Hi,
I have a raspberry pi 3 running rpi-cam, lighttpd and letsencrypt. It works well, but before I open a port in my firewall to allow the live stream to be viewed from the internet I want to enable fail2ban.
Lighttpd has username and password login configured and failed attempts are recorded to error.log
According to this output fail2ban can see these failed login attempts but doesn’t act on them.

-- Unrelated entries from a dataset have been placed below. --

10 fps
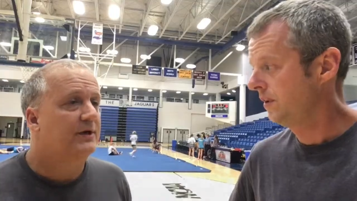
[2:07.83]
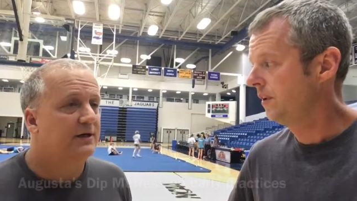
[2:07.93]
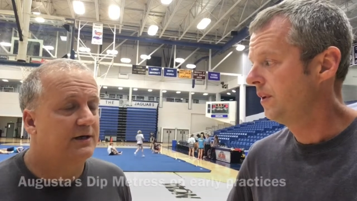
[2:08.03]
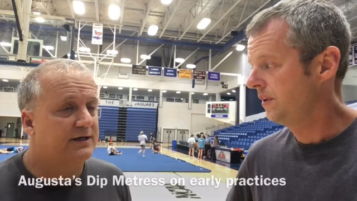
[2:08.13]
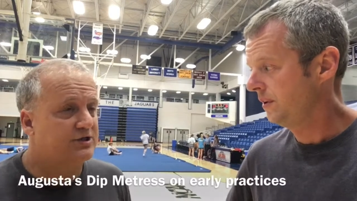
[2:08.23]

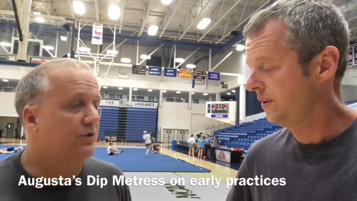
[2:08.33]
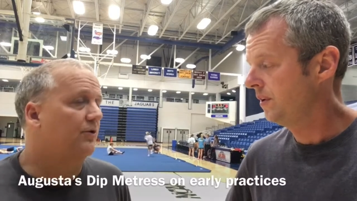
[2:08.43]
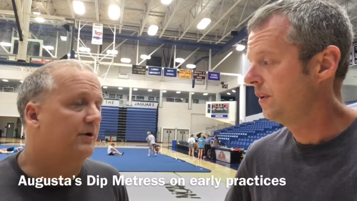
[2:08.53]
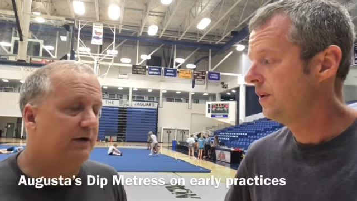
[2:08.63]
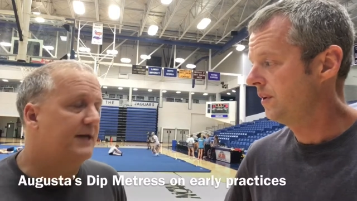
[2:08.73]
Speaker 1: Uh, so they're
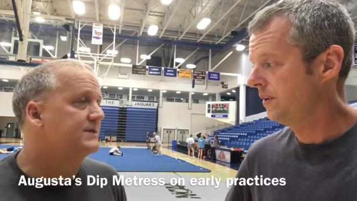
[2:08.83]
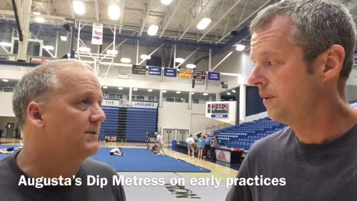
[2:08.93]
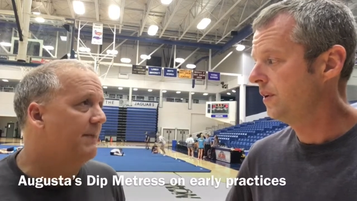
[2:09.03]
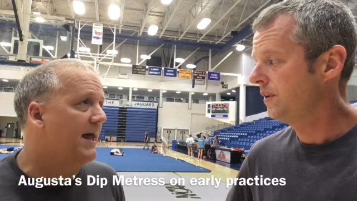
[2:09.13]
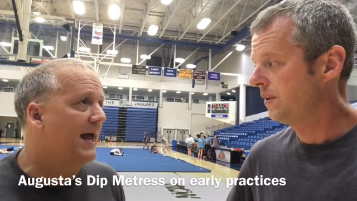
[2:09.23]
getting some
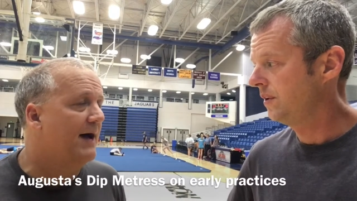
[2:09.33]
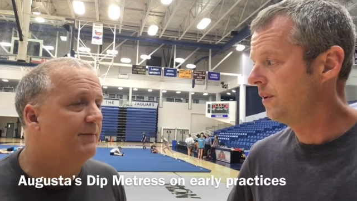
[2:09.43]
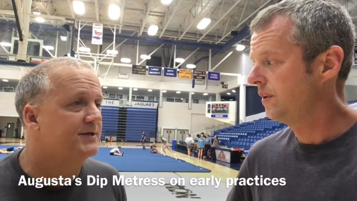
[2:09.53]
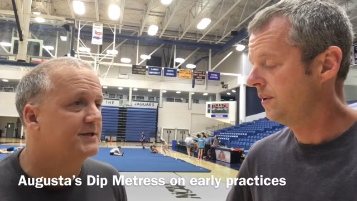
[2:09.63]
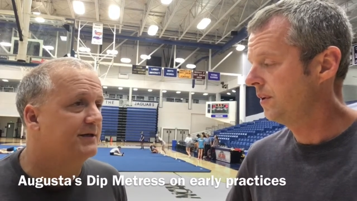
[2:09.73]
bad
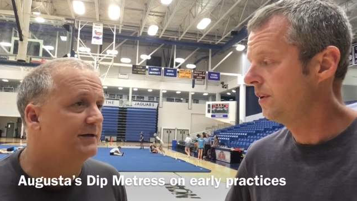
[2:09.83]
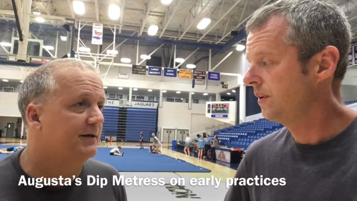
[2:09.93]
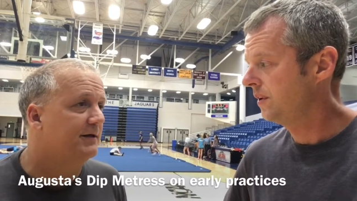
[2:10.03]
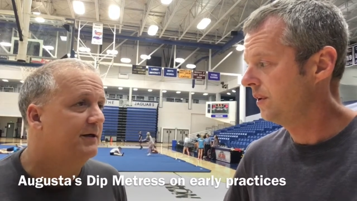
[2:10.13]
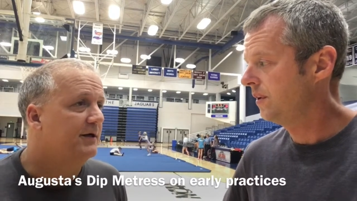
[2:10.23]
habits and uh,
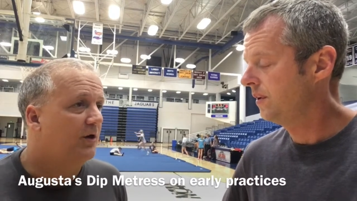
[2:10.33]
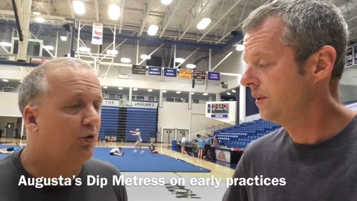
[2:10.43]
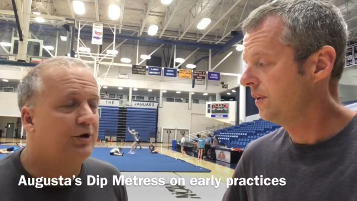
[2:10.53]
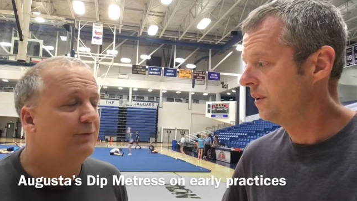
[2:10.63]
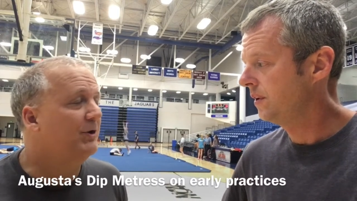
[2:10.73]

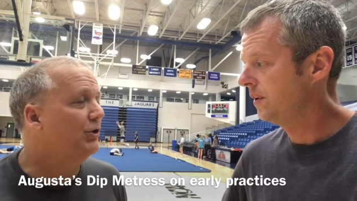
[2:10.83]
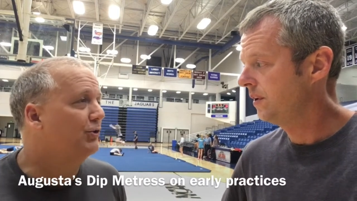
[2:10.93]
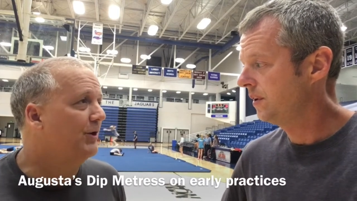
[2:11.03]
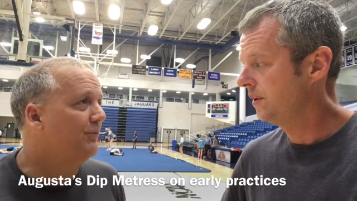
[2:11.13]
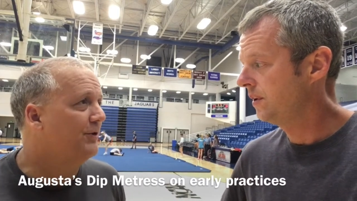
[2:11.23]
only can be cleared
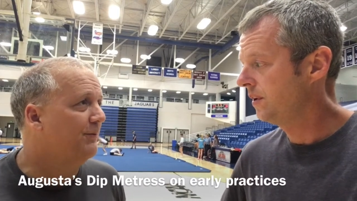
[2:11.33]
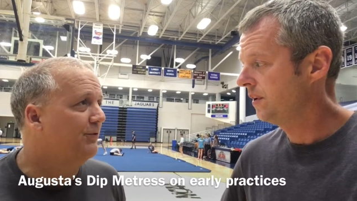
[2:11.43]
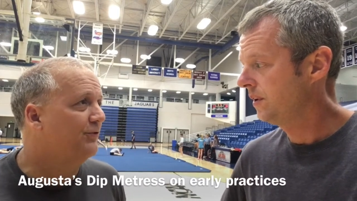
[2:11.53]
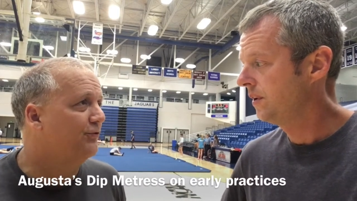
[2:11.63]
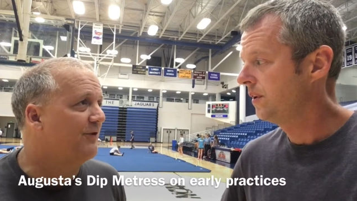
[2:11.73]
up when they
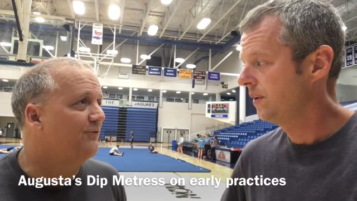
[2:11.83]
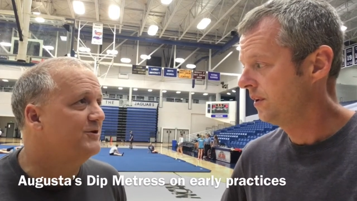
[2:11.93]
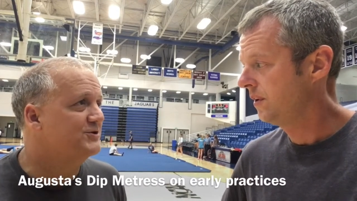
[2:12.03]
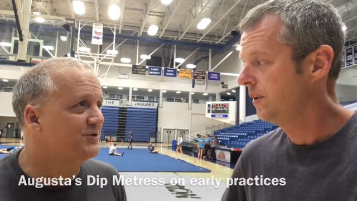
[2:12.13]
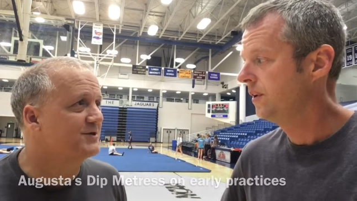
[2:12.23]
put those referee
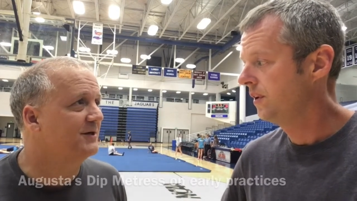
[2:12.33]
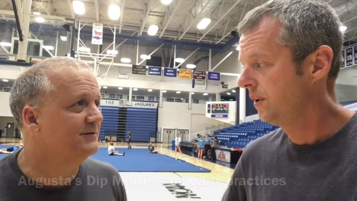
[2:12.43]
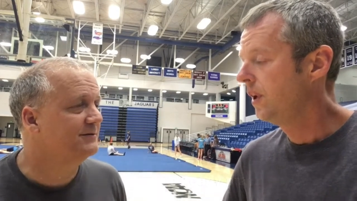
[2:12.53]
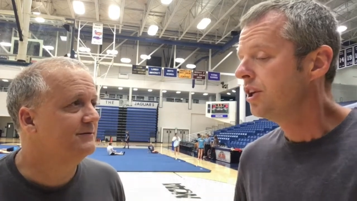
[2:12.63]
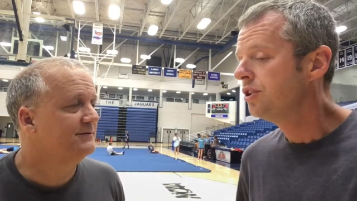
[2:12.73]
shirts on.
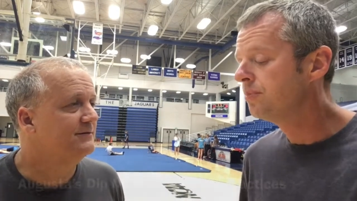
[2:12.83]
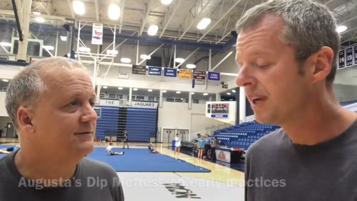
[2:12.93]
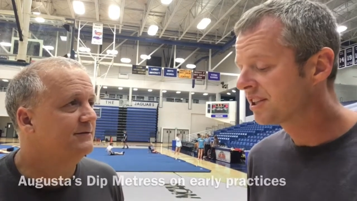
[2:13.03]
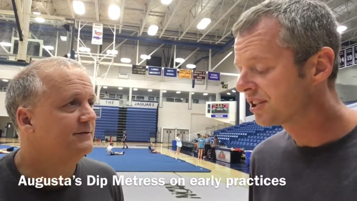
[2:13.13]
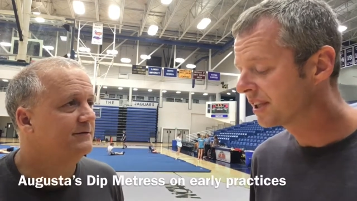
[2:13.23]
Speaker 2: You
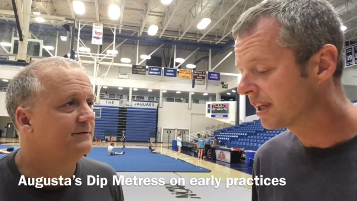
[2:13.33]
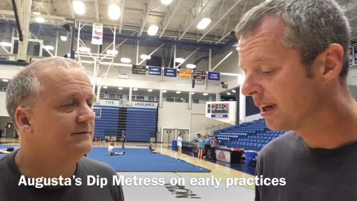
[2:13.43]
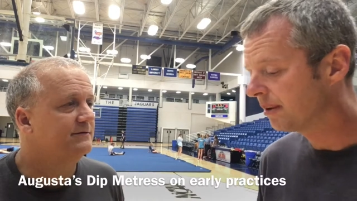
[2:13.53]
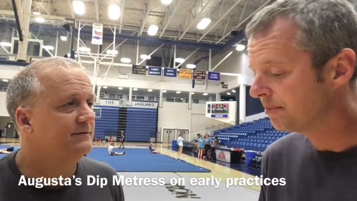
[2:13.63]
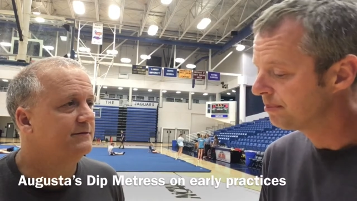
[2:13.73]
mentioned
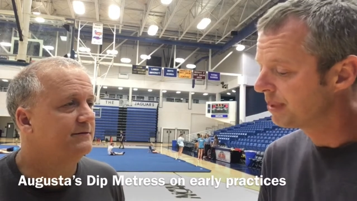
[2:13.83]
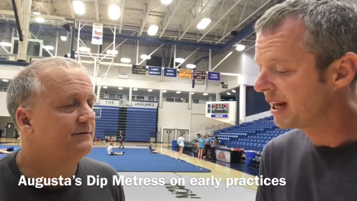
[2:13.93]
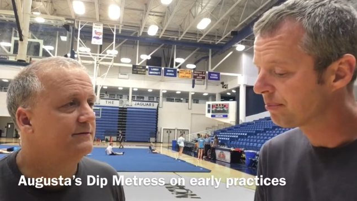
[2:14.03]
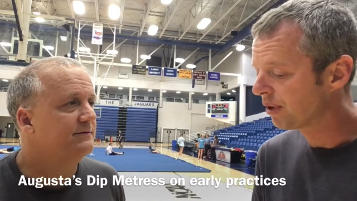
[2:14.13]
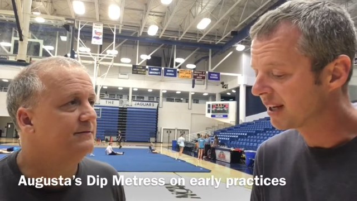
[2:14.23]
um,
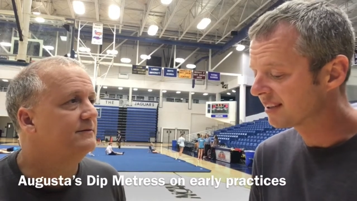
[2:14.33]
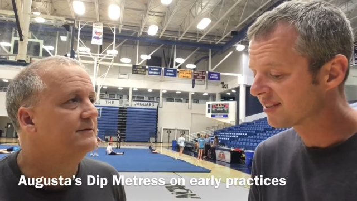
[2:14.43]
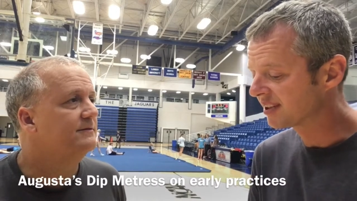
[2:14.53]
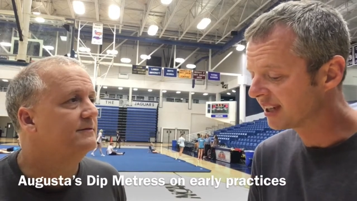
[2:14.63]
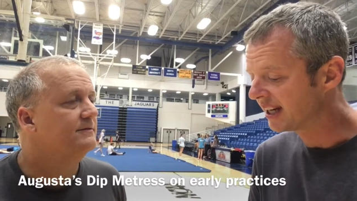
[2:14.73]
bad practice
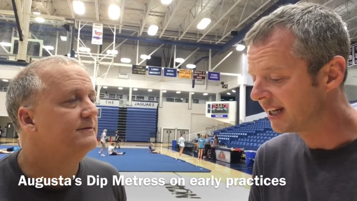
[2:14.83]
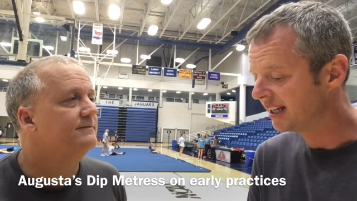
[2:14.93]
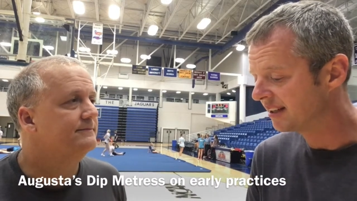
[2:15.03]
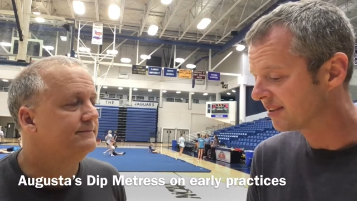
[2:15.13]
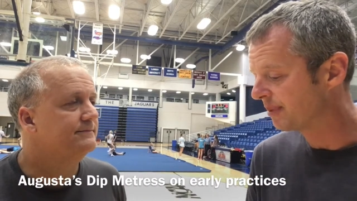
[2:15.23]
today.
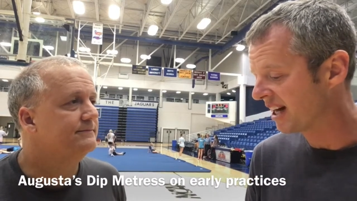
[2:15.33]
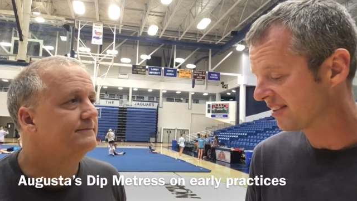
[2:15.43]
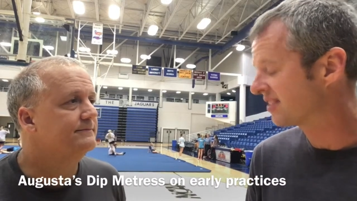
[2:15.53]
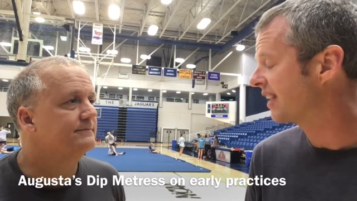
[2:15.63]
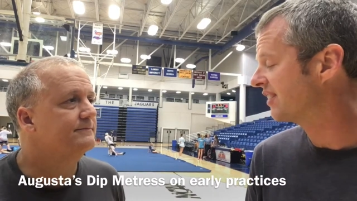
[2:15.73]
It's about
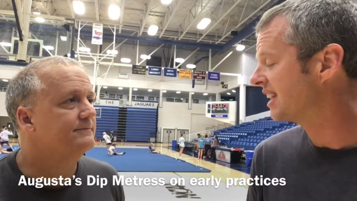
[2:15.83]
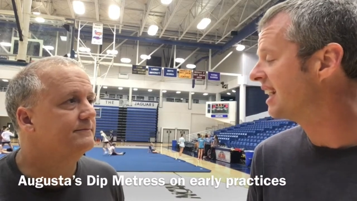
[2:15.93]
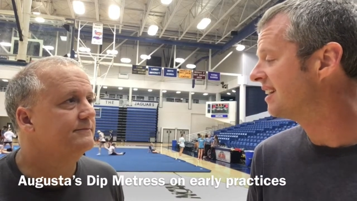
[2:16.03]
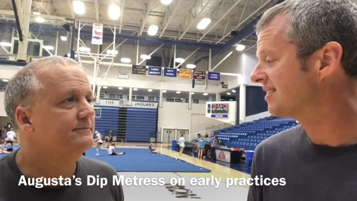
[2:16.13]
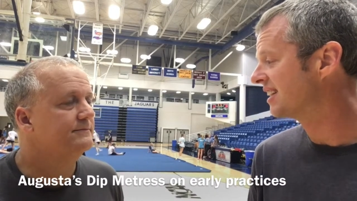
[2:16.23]
seven
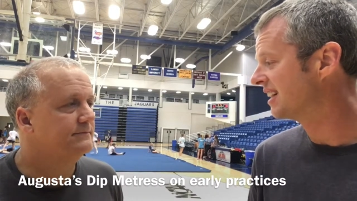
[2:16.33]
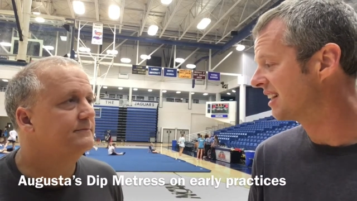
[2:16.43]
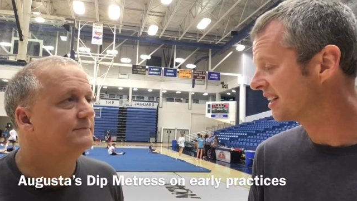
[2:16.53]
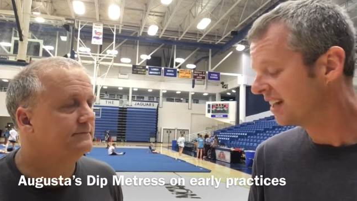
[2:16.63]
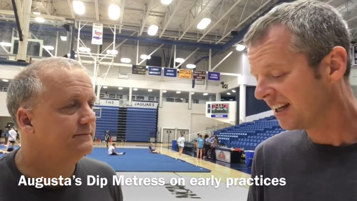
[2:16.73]
days
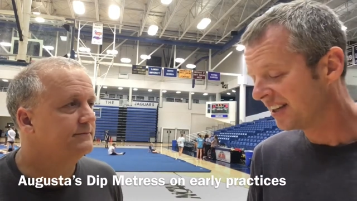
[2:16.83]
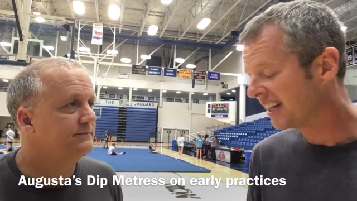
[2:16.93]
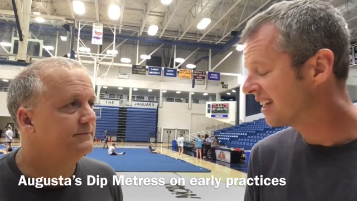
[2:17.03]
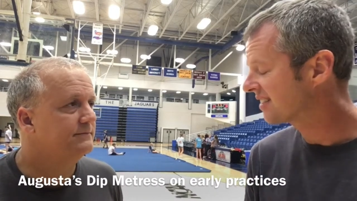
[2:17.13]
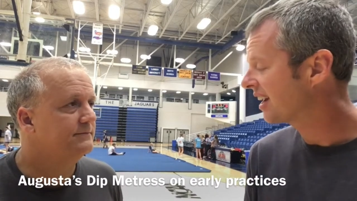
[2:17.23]
in. They
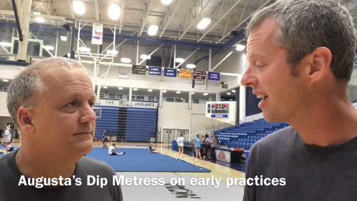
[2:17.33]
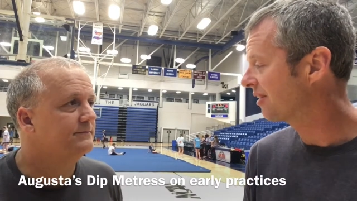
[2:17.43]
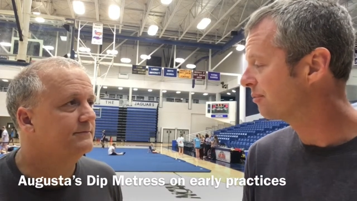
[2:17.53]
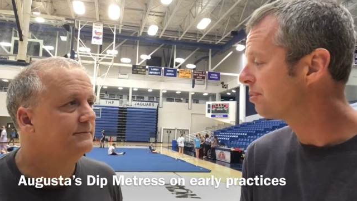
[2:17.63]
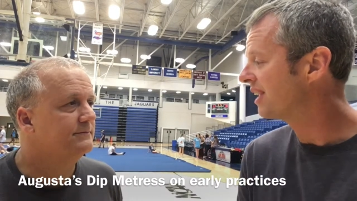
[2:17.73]
get tired
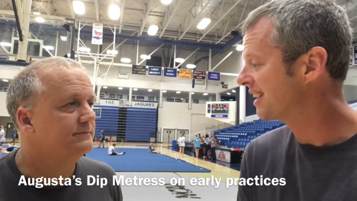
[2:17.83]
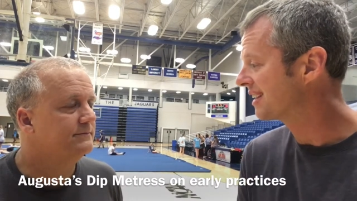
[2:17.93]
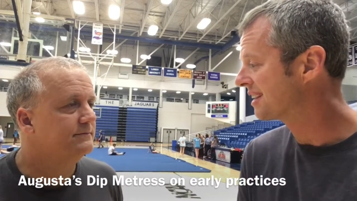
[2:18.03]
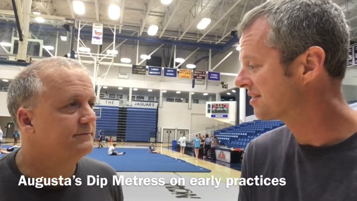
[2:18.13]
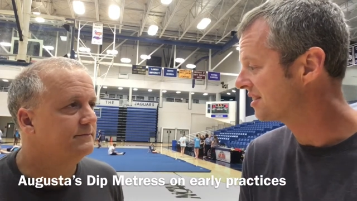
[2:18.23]
of playing
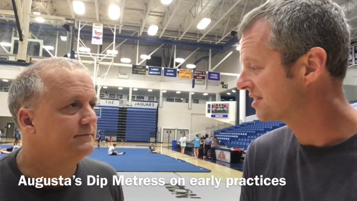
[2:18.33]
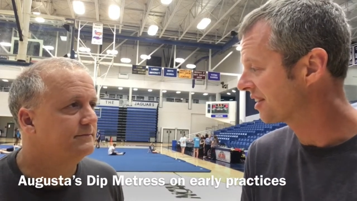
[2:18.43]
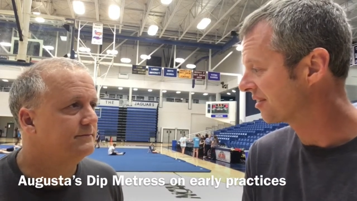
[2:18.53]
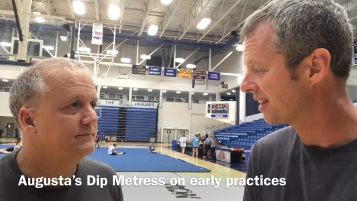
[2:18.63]
against each other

dietpi@camera:~$ sudo fail2ban-regex /var/log/lighttpd/error.log /etc/fail2ban/filter.d/lighttpd-auth.conf --print-all-missed
Running tests
=============
Use failregex filter file : lighttpd-auth, basedir: /etc/fail2ban
Use log file : /var/log/lighttpd/error.log
Use encoding : UTF-8
Results
=======
Failregex: 0 total
Ignoreregex: 0 total
Date template hits:
|- [# of hits] date format
| [21] {^LN-BEG}ExYear(?P<_sep>[-/.])Month(?P=_sep)Day(?:T| ?)24hour:Minute:Second(?:[.,]Microseconds)?(?:\s*Zone offset)?
`-
**
**Lines: 21 lines, 0 ignored, 0 matched, 21 missed**
**
[processed in 0.03 sec]
|- Missed line(s):
| 2022-07-20 08:47:22: mod_openssl.c.3059) SSL: -1 5 32 Broken pipe
| 2022-07-20 08:47:24: mod_auth.c.828) password doesn't match for /status_mjpeg.php username: IP: 192.168.0.106
| 2022-07-20 08:47:25: mod_auth.c.828) password doesn't match for /cam_pic.php username: IP: 192.168.0.106
| 2022-07-20 08:47:26: mod_auth.c.828) password doesn't match for /status_mjpeg.php username: IP: 192.168.0.106
| 2022-07-20 08:47:26: mod_auth.c.828) password doesn't match for /cam_pic.php username: IP: 192.168.0.106
| 2022-07-20 08:47:27: mod_auth.c.828) password doesn't match for /status_mjpeg.php username: IP: 192.168.0.106
| 2022-07-20 08:47:27: mod_auth.c.828) password doesn't match for /status_mjpeg.php username: IP: 192.168.0.106
| 2022-07-20 08:47:28: mod_auth.c.828) password doesn't match for /cam_pic.php username: IP: 192.168.0.106
| 2022-07-20 08:47:29: mod_auth.c.828) password doesn't match for /status_mjpeg.php username: IP: 192.168.0.106
| 2022-07-20 08:47:29: mod_auth.c.828) password doesn't match for /cam_pic.php username: IP: 192.168.0.106
| 2022-07-20 08:47:30: mod_auth.c.828) password doesn't match for /status_mjpeg.php username: IP: 192.168.0.106
| 2022-07-20 08:47:30: mod_auth.c.828) password doesn't match for /status_mjpeg.php username: IP: 192.168.0.106
| 2022-07-20 08:47:31: mod_auth.c.828) password doesn't match for /cam_pic.php username: IP: 192.168.0.106
| 2022-07-20 08:47:32: mod_auth.c.828) password doesn't match for /status_mjpeg.php username: IP: 192.168.0.106
| 2022-07-20 08:47:32: mod_auth.c.828) password doesn't match for /cam_pic.php username: IP: 192.168.0.106
| 2022-07-20 08:47:41: mod_auth.c.828) password doesn't match for /status_mjpeg.php username: 3 IP: 192.168.0.106
| 2022-07-20 08:47:51: mod_auth.c.828) password doesn't match for /status_mjpeg.php username: 4 IP: 192.168.0.106
| 2022-07-20 08:47:52: mod_auth.c.828) password doesn't match for /cam_pic.php username: 4 IP: 192.168.0.106
| 2022-07-20 08:47:57: mod_auth.c.828) password doesn't match for /status_mjpeg.php username: 5 IP: 192.168.0.106
| 2022-07-20 08:47:57: mod_auth.c.828) password doesn't match for /cam_pic.php username: 5 IP: 192.168.0.106
| 2022-07-20 08:48:00: mod_auth.c.828) password doesn't match for /status_mjpeg.php username: IP: 192.168.0.106
`-
I use the default lighttpd-auth.conf that came with the standard dietpi fail2ban install.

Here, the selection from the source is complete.